In the coming weeks, all eyes will be on which side the Supreme Court will take. Over the years, eminent judges have stressed on the importance of the right to privacy, sometimes going against the majority opinion of fellow judges. In his dissent in the Kharak Singh case, which the Centre has cited as an authoritative judgement against a fundamental right to privacy, former Chief Justice Koka Subba Rao said: “[N]othing is more deleterious to a man’s physical happiness and health than a calculated interference with his privacy.”
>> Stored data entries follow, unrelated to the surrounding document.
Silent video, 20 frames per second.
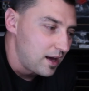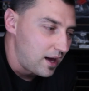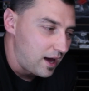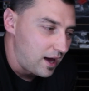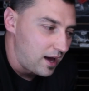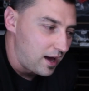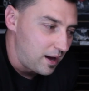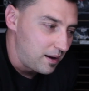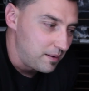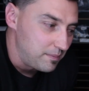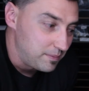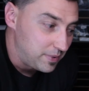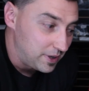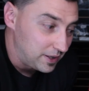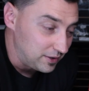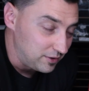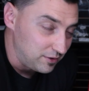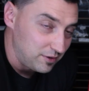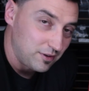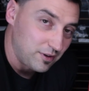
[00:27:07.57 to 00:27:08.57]

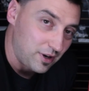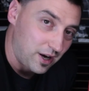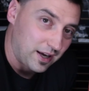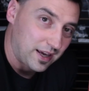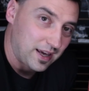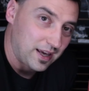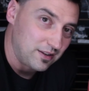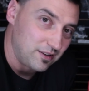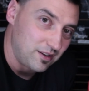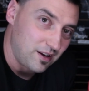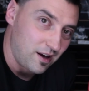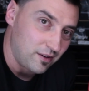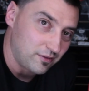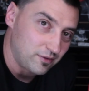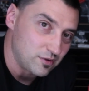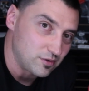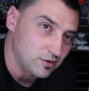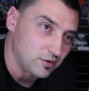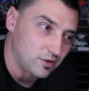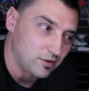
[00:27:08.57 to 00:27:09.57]
But you have
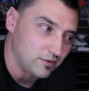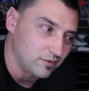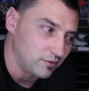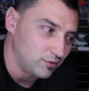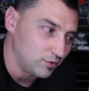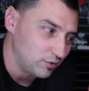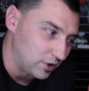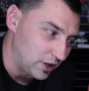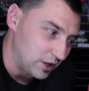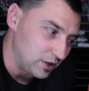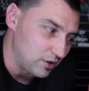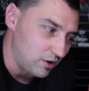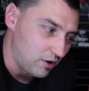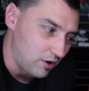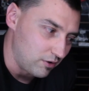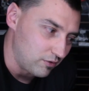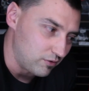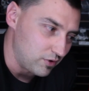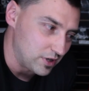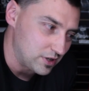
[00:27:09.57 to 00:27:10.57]
to sort of do it at your
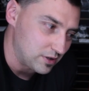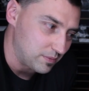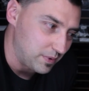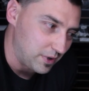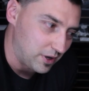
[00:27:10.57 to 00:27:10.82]
own risk,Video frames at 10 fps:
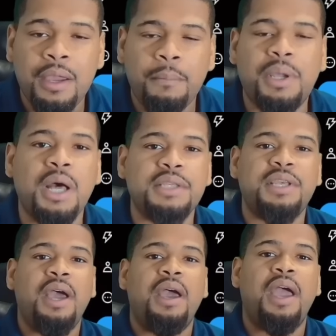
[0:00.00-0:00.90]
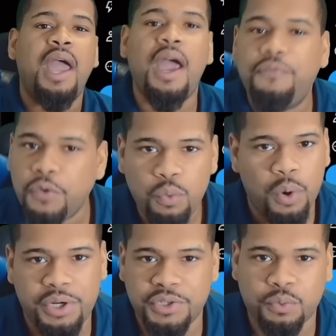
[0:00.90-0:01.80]
because
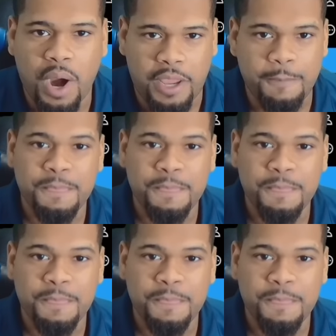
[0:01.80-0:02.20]
everyone is right.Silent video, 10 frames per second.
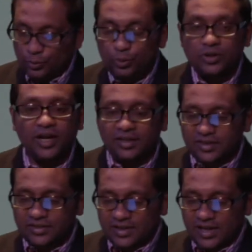we're like
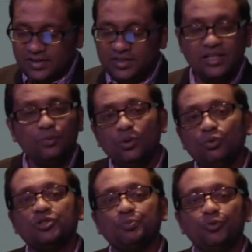the Dead Sea, we
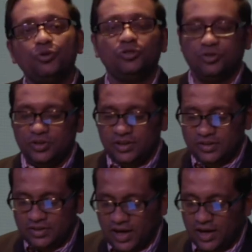will spiritually
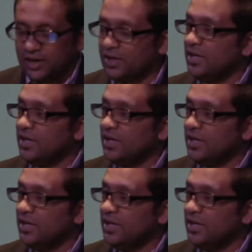die.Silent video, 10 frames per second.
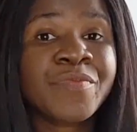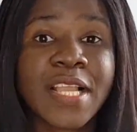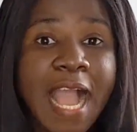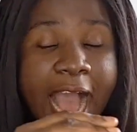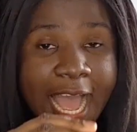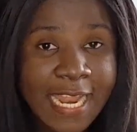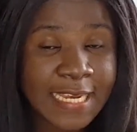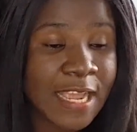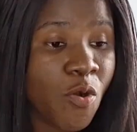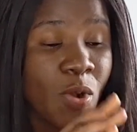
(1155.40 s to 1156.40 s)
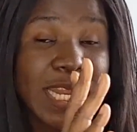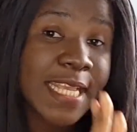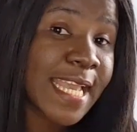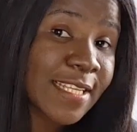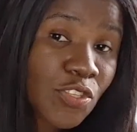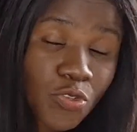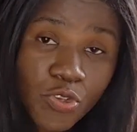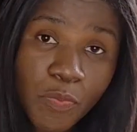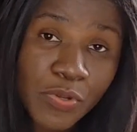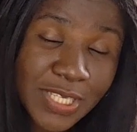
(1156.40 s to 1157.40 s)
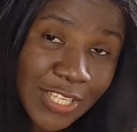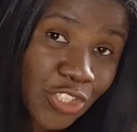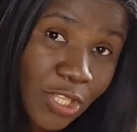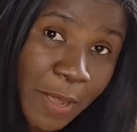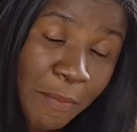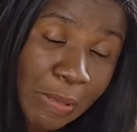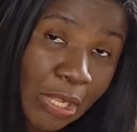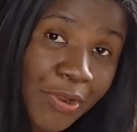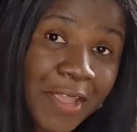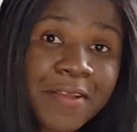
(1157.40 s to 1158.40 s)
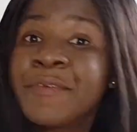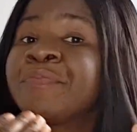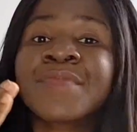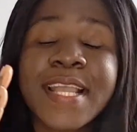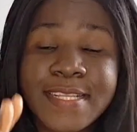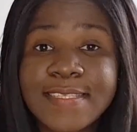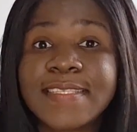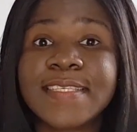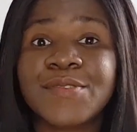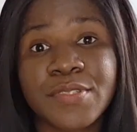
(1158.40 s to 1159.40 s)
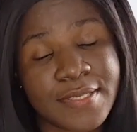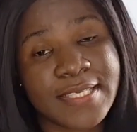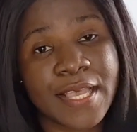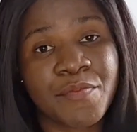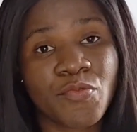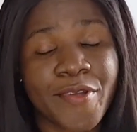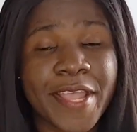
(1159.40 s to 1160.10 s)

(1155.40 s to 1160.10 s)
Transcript: and when it gets to your potential employer, it's still the same way.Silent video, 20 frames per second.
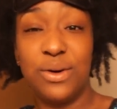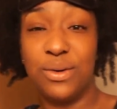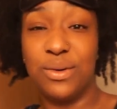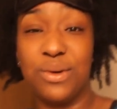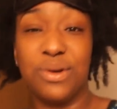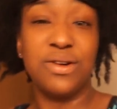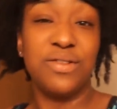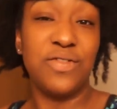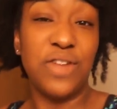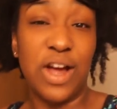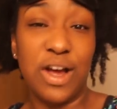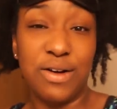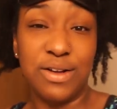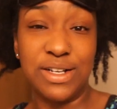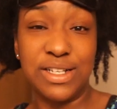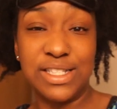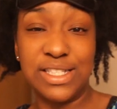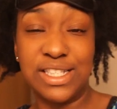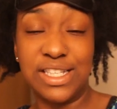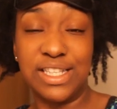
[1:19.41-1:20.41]
or if y'all
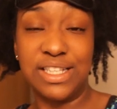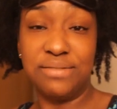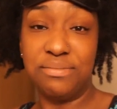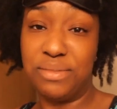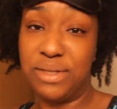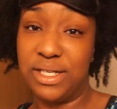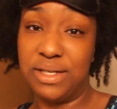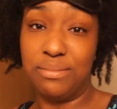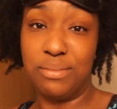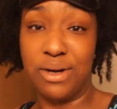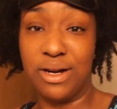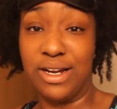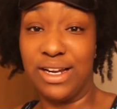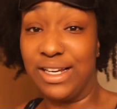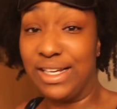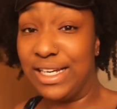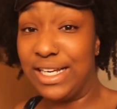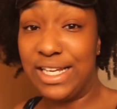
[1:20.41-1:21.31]
wanna see me prank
Since Kharak Singh in 1962, the Supreme Court has, in various judgments, reiterated that the chapter of fundamental rights in the Constitution should be read as a whole. Each right has an implication on the other and a right cannot be compartmentalised and seen individually. The court has also, in the past, dismissed the idea of arbitrary curtailment of a right. The court has accommodated public good through reasonable restrictions and not by completely negating fundamental rights to serve the welfare machinery. An example would be laws pertaining to preventive detention. Though conceived by the Constitution itself, courts have put in place elaborate checks and balances to stop the state from abusing this provision. In doing so, public good, in the form of protecting law and order, and individual right to liberty, were balanced. This balance between privacy and welfare is what is again expected when the court rules on the Aadhaar case before it.